站在山庄地势最高的藏书楼极目远眺,风长鹤清楚地看见,参城城外的鬼水河决堤了。鬼水河是参城最有名的一条河,因发源于鬼城而得名鬼水,据传此河百年前曾泛滥成灾,虽然河水所经流域不广,却每至夏季涨水期间,必发大水,百姓常年受此洪涝之灾,苦不堪言,直到后来,参城出了一位擅长治水的城主,疏通河道、主持修建堤坝,植树造林,才使鬼水河不再泛滥。
然而此时,逃脱的胜遇再次引发了鬼水河的泛滥,这本不是自然生成的天灾,因此更加来势汹汹,毫不遵循常理。
风长鹤知道,事情已经不可挽回了,云独胤施加的所谓封印原来仅仅存在于鸟笼上,一旦胜遇逃脱了笼子的囚禁,它所在之处就会立刻引发大水。
参城已经百年不曾遭受水患了,那些住在靠近河岸低洼处的百姓还来不及反应过来发生了什么事,就被突如其来的洪水淹没,眨眼间,生灵涂炭、哀鸿遍野,无数普通人家在飞来的横祸面前家破人亡,人间变成了地狱。被河水冲垮的堤坝断裂时发出的声响不过须臾间就被更大的水声淹没,像某种被掩埋的、几不可闻的叹息。
河水漫过河道,漫过两岸的村落,接着漫过城门,守城的士兵还来不及向城内发出示警,已经先被河水吞没,未曾留下一点踪迹。城内百姓开始仓皇逃窜,四下一片乱局。
寻鹤山庄中,贺长风在反应过来发生了何事之后,当即护着苍亦歌往地势最高的藏书楼退去,走到一半,不见凤歌的踪影,他又要独自折回。
秋淼情急之下拉住他的袖子:“公子,太危险了,你不能回去。”
贺长风毫不犹豫地甩开她,语气温和,态度却坚决:“我必须回去。”说完又吩咐其他护卫保护好太子殿下,然后头也不回地往前院的方向跑去。
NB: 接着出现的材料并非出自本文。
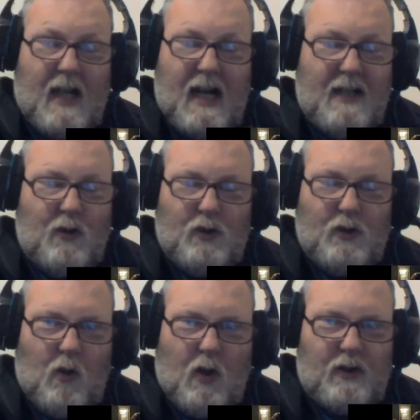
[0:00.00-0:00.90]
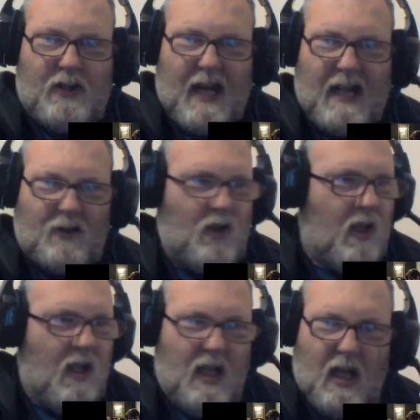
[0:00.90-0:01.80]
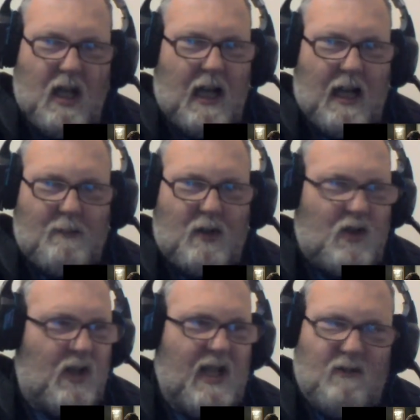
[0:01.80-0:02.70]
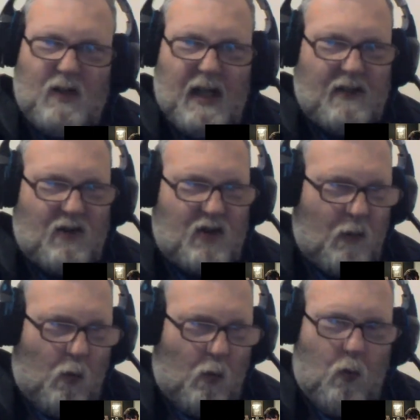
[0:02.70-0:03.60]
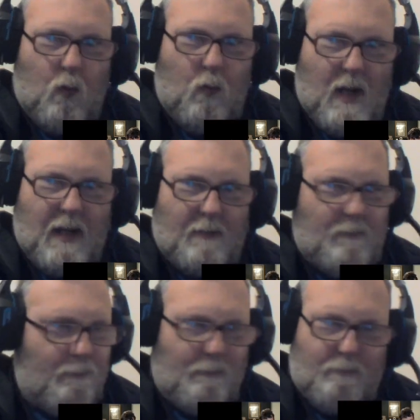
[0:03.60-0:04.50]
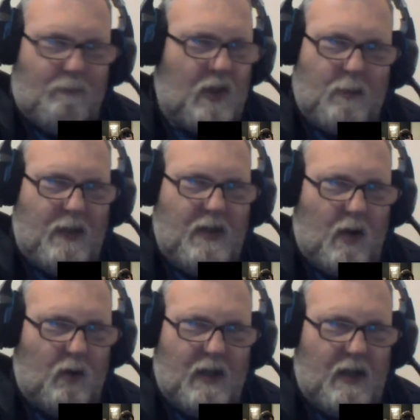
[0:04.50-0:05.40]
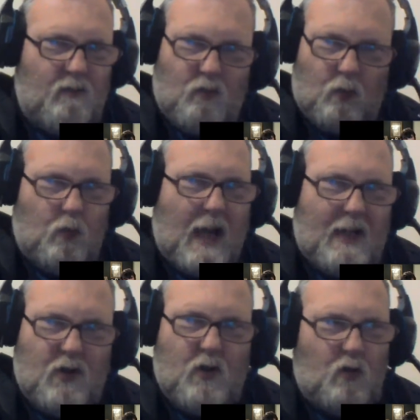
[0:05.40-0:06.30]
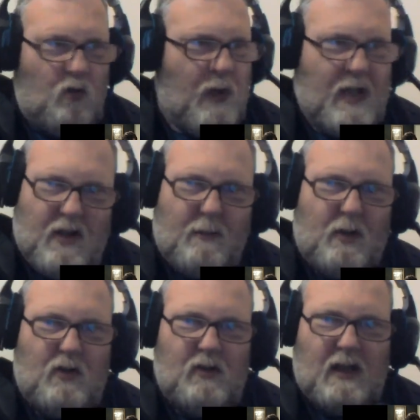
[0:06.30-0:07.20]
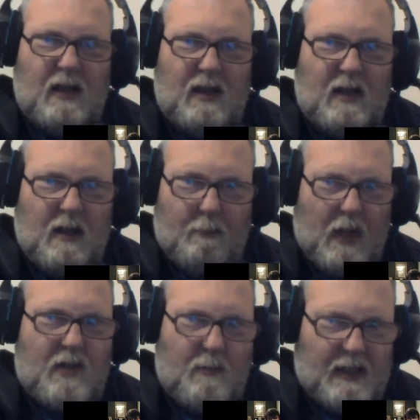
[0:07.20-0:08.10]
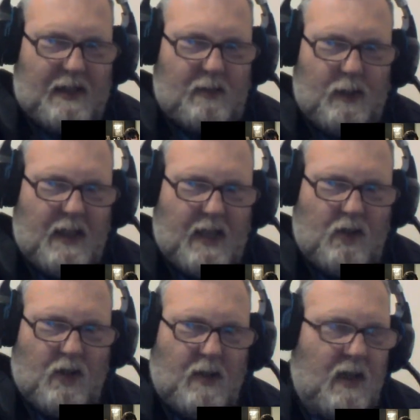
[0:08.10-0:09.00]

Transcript: I don't know all the text. I'm just saying it must be the only rational, reasonable, possible explanation.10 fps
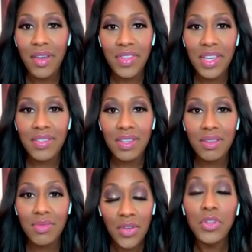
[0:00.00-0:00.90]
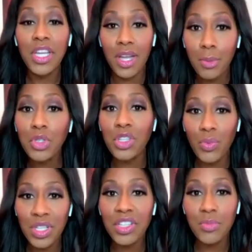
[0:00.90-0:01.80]
I think it's a definitely an option
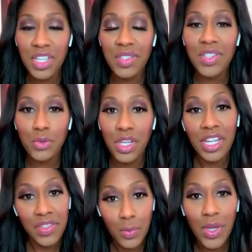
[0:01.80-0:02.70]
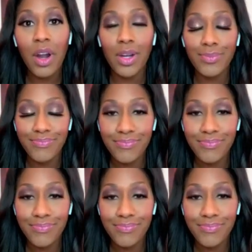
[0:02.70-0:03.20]
that we need to be considering and I think we are.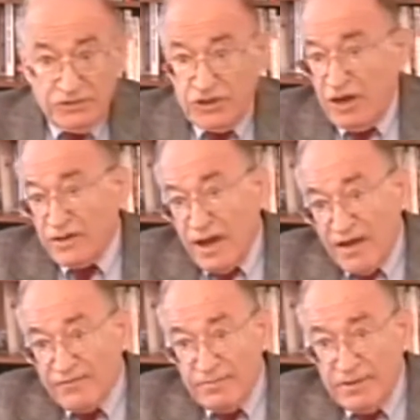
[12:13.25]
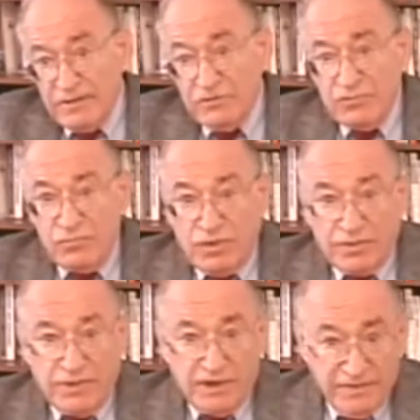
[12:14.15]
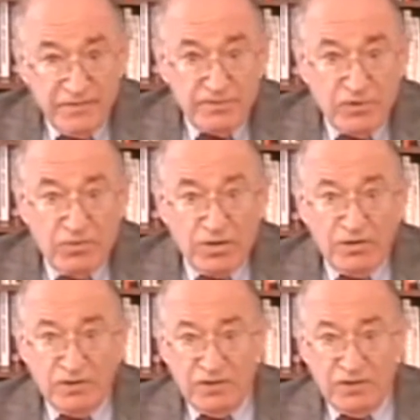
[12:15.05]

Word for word: John Gofman, who worked at Livermore,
正所谓福无双至,祸不单行,漫过城门的河水刚开始漫过大街小巷,天上又下起了雨,地上很快开始积水,寻鹤山庄前院的兵器库和演武场也开始进了水,由于后院较前院地势更高,所有人都开始往后院的方向跑。
身处后院的凤歌和文筝还没弄清楚这突如其来的混乱是怎么回事,抓住一个从前院跑过来的侍女问道:“发生什么事了?”
对方语无伦次地哭喊道:“快跑……快跑啊,水……水淹进来了……”
凤歌想起方才逃脱的那只鸟的模样,像是想到了什么一样,脸色蓦地一白,她不可置信地转头往山庄门口的方向看去,越来越多的人往后院过来了,他们拥挤推搡着,顾不上看清眼前之人是谁,也顾不上看清脚下的路。
洪水还来不及彻底淹进山庄,人们已经先行惊慌失措地夺路而逃,他们比城外和城门处的那些人幸运,拥有时间和机会逃命,相应地,也承受着更大的恐惧。一瞬间被死亡淹没的人感受到的恐惧也是一瞬间的,只有被近在咫尺的死亡不断追赶的人,才会被恐惧更深切、更长久地折磨。
人越来越多,文筝不知何时不见了,前院的水已经漫过了一半墙体,水淹进了中院,更多的人往后院逃,凤歌被人群挤着往后退去,仓促间不知被谁撞了一下,有人踩住了她的裙角,她脚下一个踉跄。
眼看就要跌倒在地,一双手及时扶住了她。